3. Bernanke knew that lots of fiscal austerity was likely to occur in 2013.

4. If you had claimed that 2 years later unemployment would have fallen to 6.2%, people would have thought you were crazy.

Bernanke responded with QE3, and (more importantly) more aggressive forward guidance. To be sure, the recovery has been too slow, even with the rapid fall in unemployment. Labor force growth has been weak. Nonetheless, the fall in unemployment (which I expect to continue) is a major achievement. Bernanke was right and the structuralists were wrong. And don’t think of it as the unemployment rate falling by roughly 1/4th. While that’s technically correct, as a practical matter the natural rate of unemployment is about 5%. Thus the Bernanke policy eliminated almost 2/3 of the “excess unemployment.” Yes, there are other labor force problems, but that doesn’t mean the specific problem of people who say they are looking for work but can’t find work is something to be minimized. And that problem has been greatly reduced by monetary stimulus. God knows it wasn’t fiscal stimulus!
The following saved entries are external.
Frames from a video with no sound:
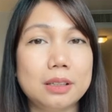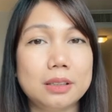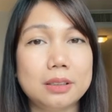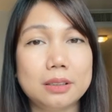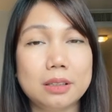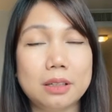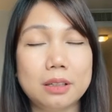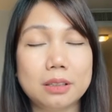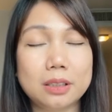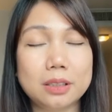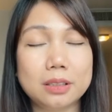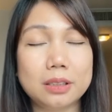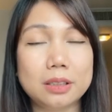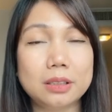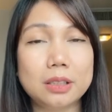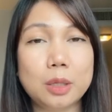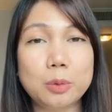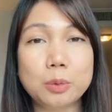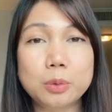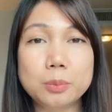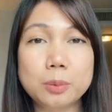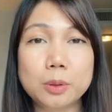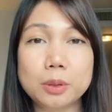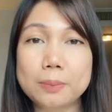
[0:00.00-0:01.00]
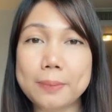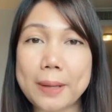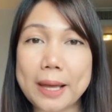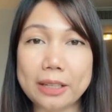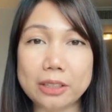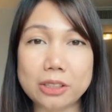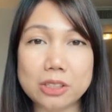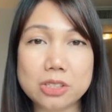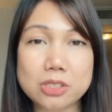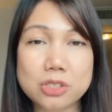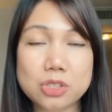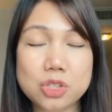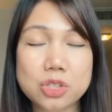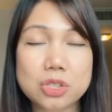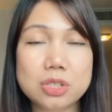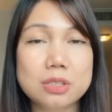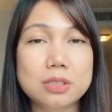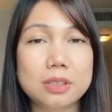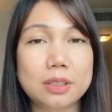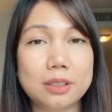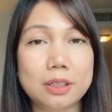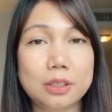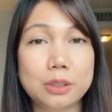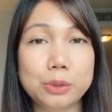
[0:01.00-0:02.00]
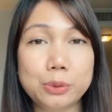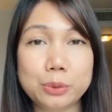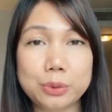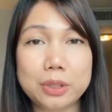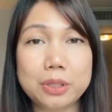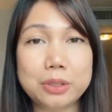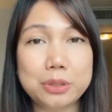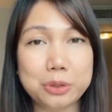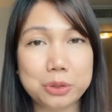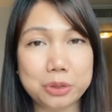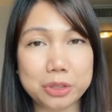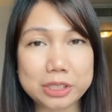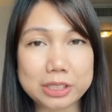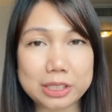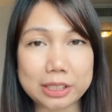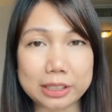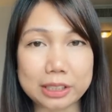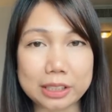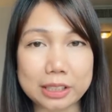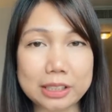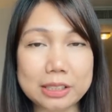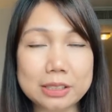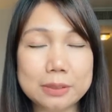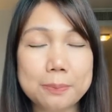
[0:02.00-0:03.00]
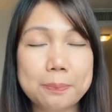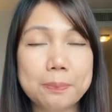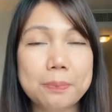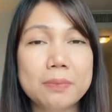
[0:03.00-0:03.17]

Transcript: allowable baggage included in your ticket.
Lots of people talk about the “Yellen Fed,” but so far it seems a continuation of the Bernanke policy. I see no important changes. There is also optimism that Draghi may act to boost the eurozone economy. While he makes the right noises, the markets don’t seem convinced. The 10-year German Bund yields 0.94%, the 30-year is at 1.8%. Those yields suggest to me that Draghi’s vague promises lack credibility. Eurozone trend inflation is well below US levels. Interest parity implies the euro is likely to appreciate strongly over the next 30 years. He needs the eurozone establishment to get behind monetary stimulus; markets assume he can’t do much by himself. Recall that Japan moved very aggressively and inflation is still only in the 1% to 2% range. Japanese bond yields are still quite low. The eurozone is far from being out of the woods.

I will present a paper at the Mont Pelerin meetings in Hong Kong next month. My session is entitled “The Coming Inflation Threat.” I wonder how long it will take me to say; “there is none.” And to back up my claim with “TIPS spreads.”